Thanks for the comments, posted 16 May 2002 at 07:50 UTC by tetron » (Journeyer)

Malx: The C++ example is presently not very good, as it was derived from a simple app used to test features rather than to be a simple demonstration of the API. I plan on making a big push to improve documentation fairly soon.

Network errors (disconnections, timeouts, access control violations, etc) are propagated up to the application via exceptions and other event mechanisms. If something fails, the application WILL know about it.

The purpose of having an ascii protocol is a) makes things vastly easier to understand and debug and b) makes it very easy to write simple things like perl scripts. Don't underestimate how useful it is to be able to interact with a server without needing an extensive set of specialized tools (like IDL compilers...)

The reason why there is a "length" field in messages is for parsing efficiency. The parser will not be run on the again message until that number of bytes has been received. It is possible to detect the beginning and ending of the message without knowing the exact length before hand, but it is less simply efficient.
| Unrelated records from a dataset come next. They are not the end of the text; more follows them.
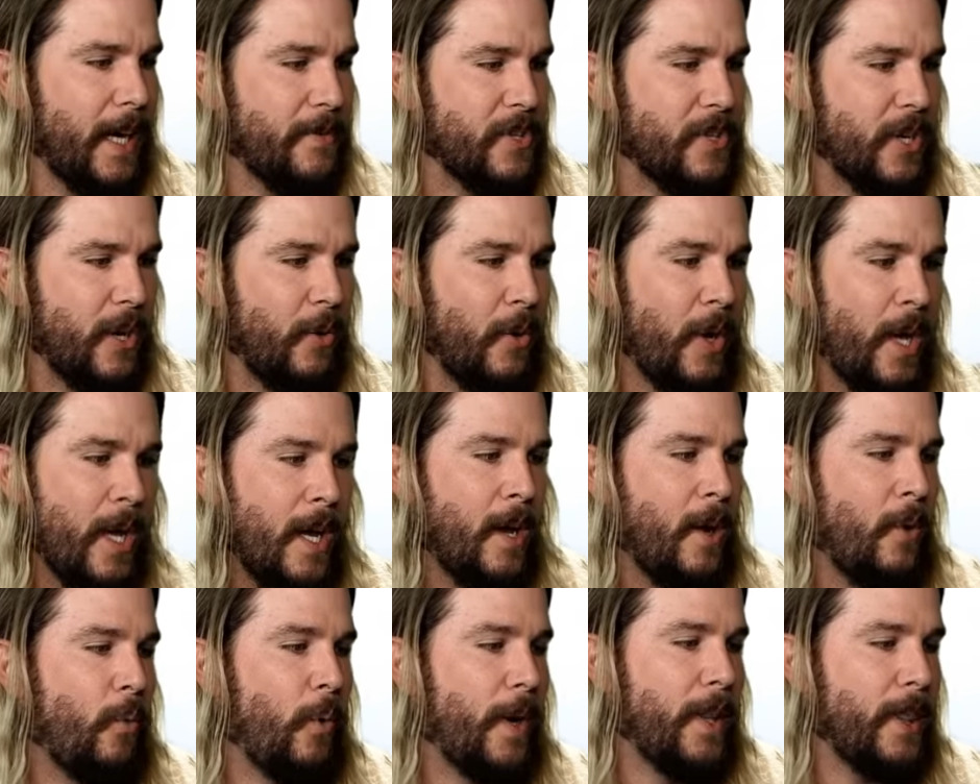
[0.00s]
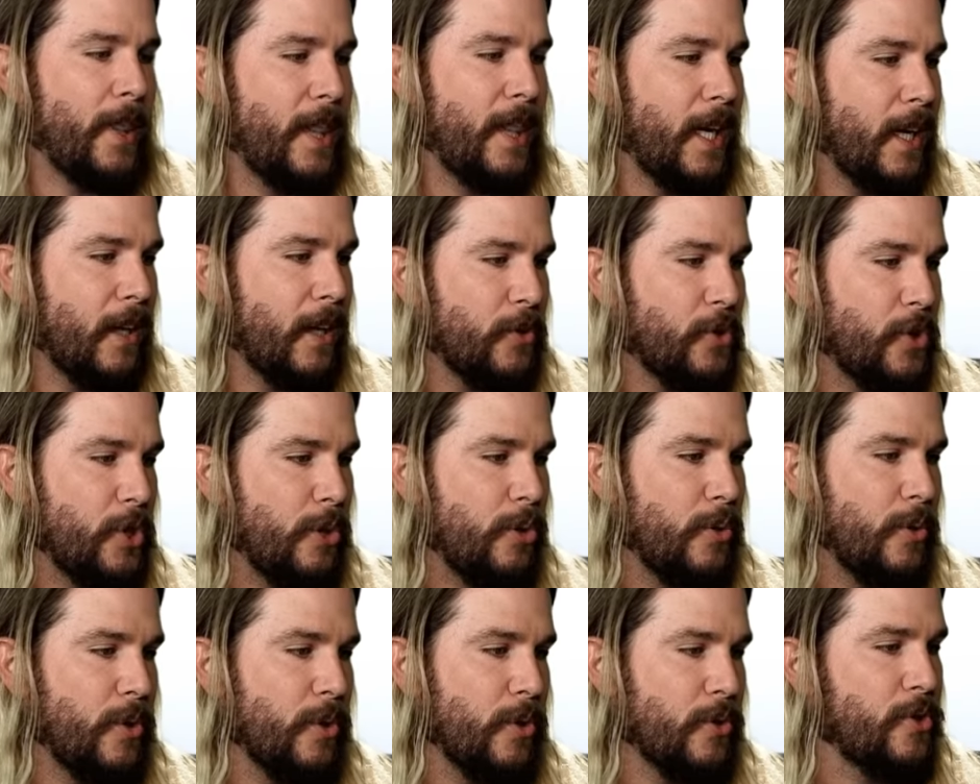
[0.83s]
So when they're two
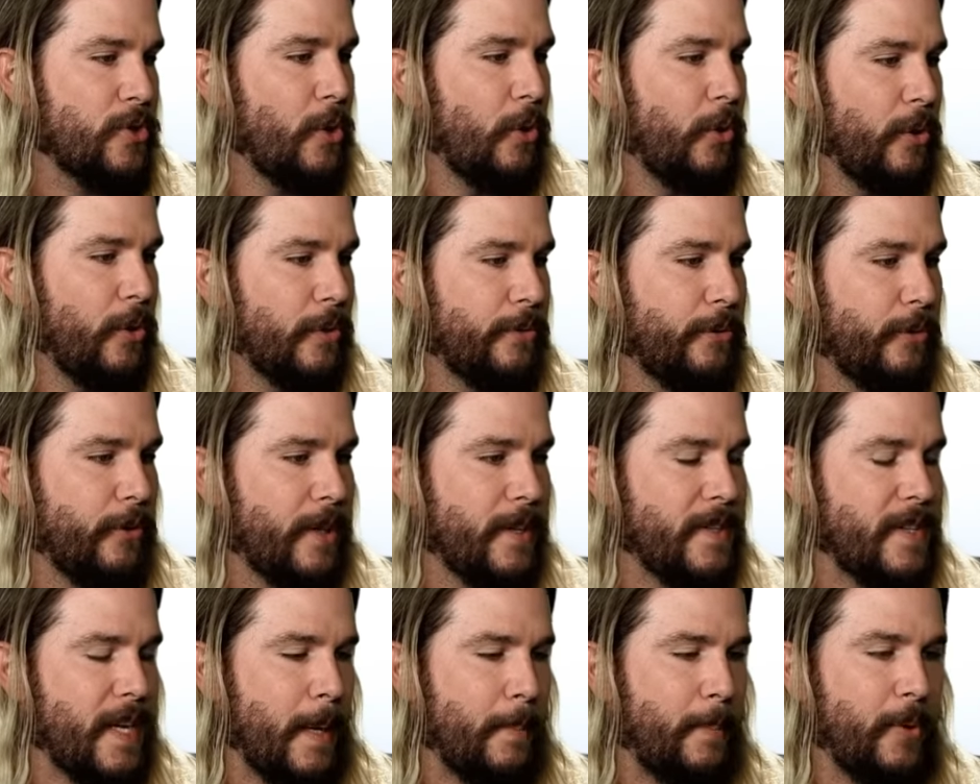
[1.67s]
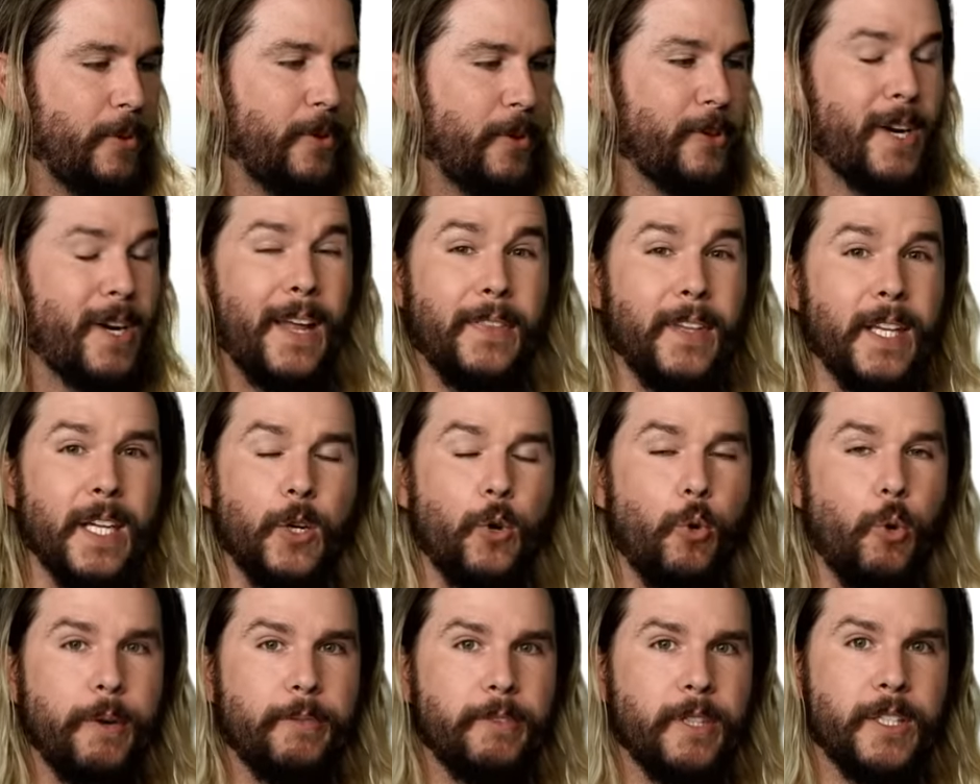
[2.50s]
years old, for example, they're not the
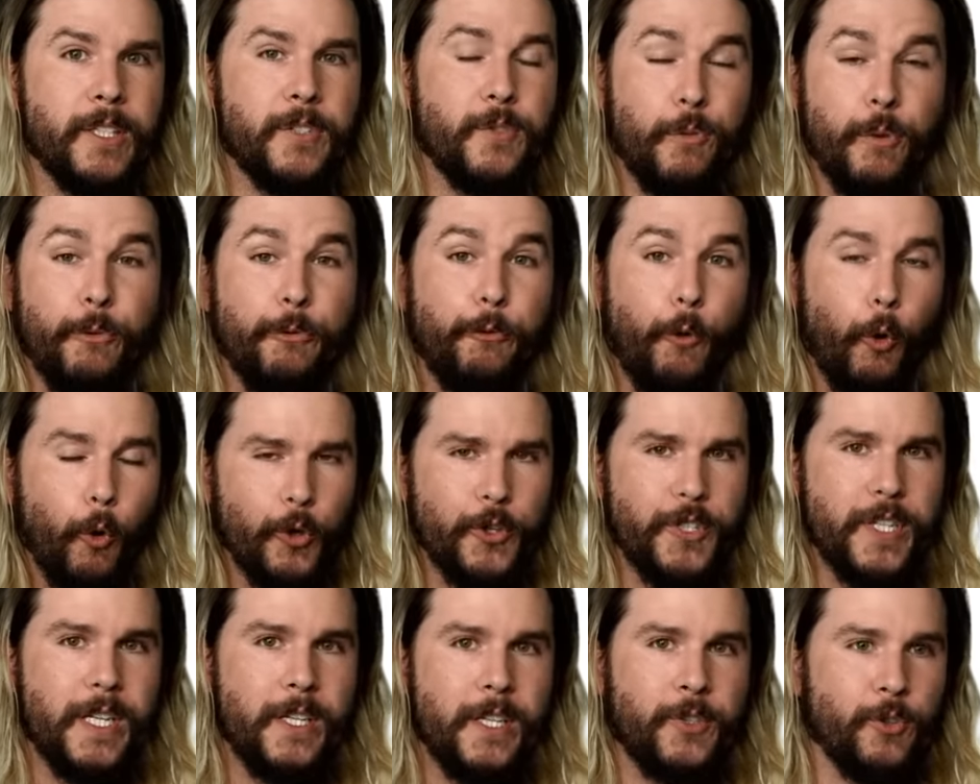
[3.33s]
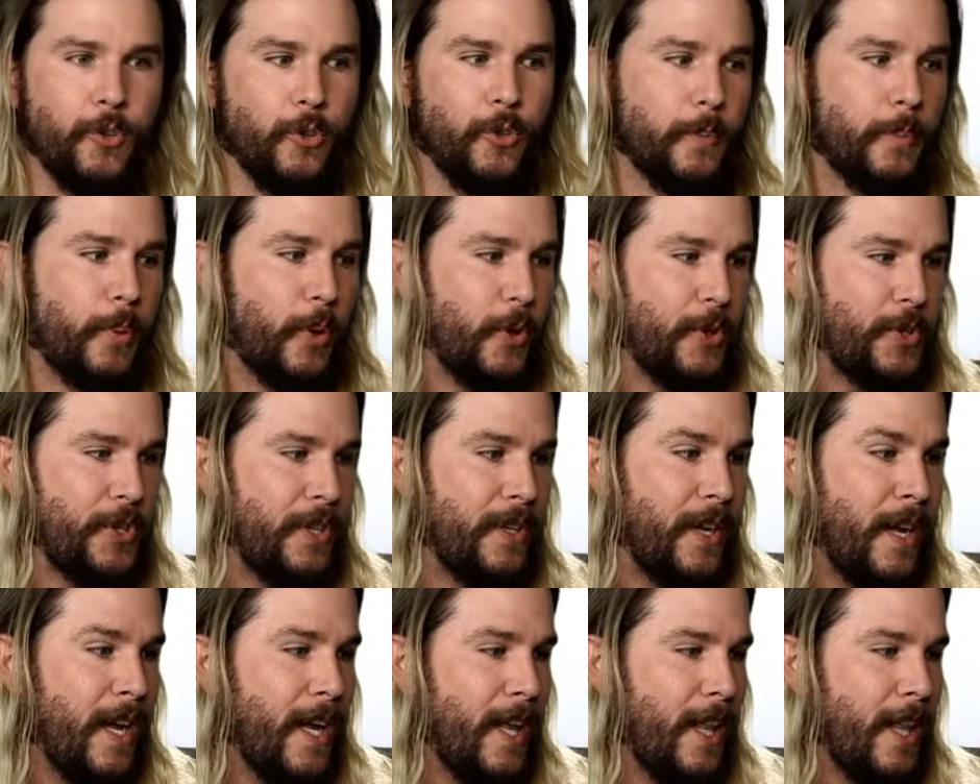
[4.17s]
equivalent of a 14 year old person.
Actually, an possibly even more efficient way to do this would be to modify bison to support incremental parsing, so that it saved state and returned when it ran out of input rather than failing. I'm not sure how easy or hard this would be.

Jabber does share some superficial similarities with VOS, but Jabber is focused on text messaging and isn't a full Distributed Object System (since last I checked.) I will look into the Karma module, thanks for the suggestion.

Using HTTP as an RPC mechanism is and always will be an ugly hack. By the time one has extended HTTP to support things like persistant connections with subscriptions and updates and explicit object structures, you require specialized servers and clients and have eliminated 90% of the reason for using HTTP in the first place. I don't know how active worlds works because it is propriatary and windows-only. It is also based on a central server (or more likely a cluster of servers) for the entire "world" which runs completely counter to the decentralized design of VOS, the web and the internet in general.

For the core VOS library there is actually only one feature left to implement before it being feature complete for 1.0, and that is an authentication architechture. We're tentatively planning to use SSL for this.

Anyway, thanks again for your comments!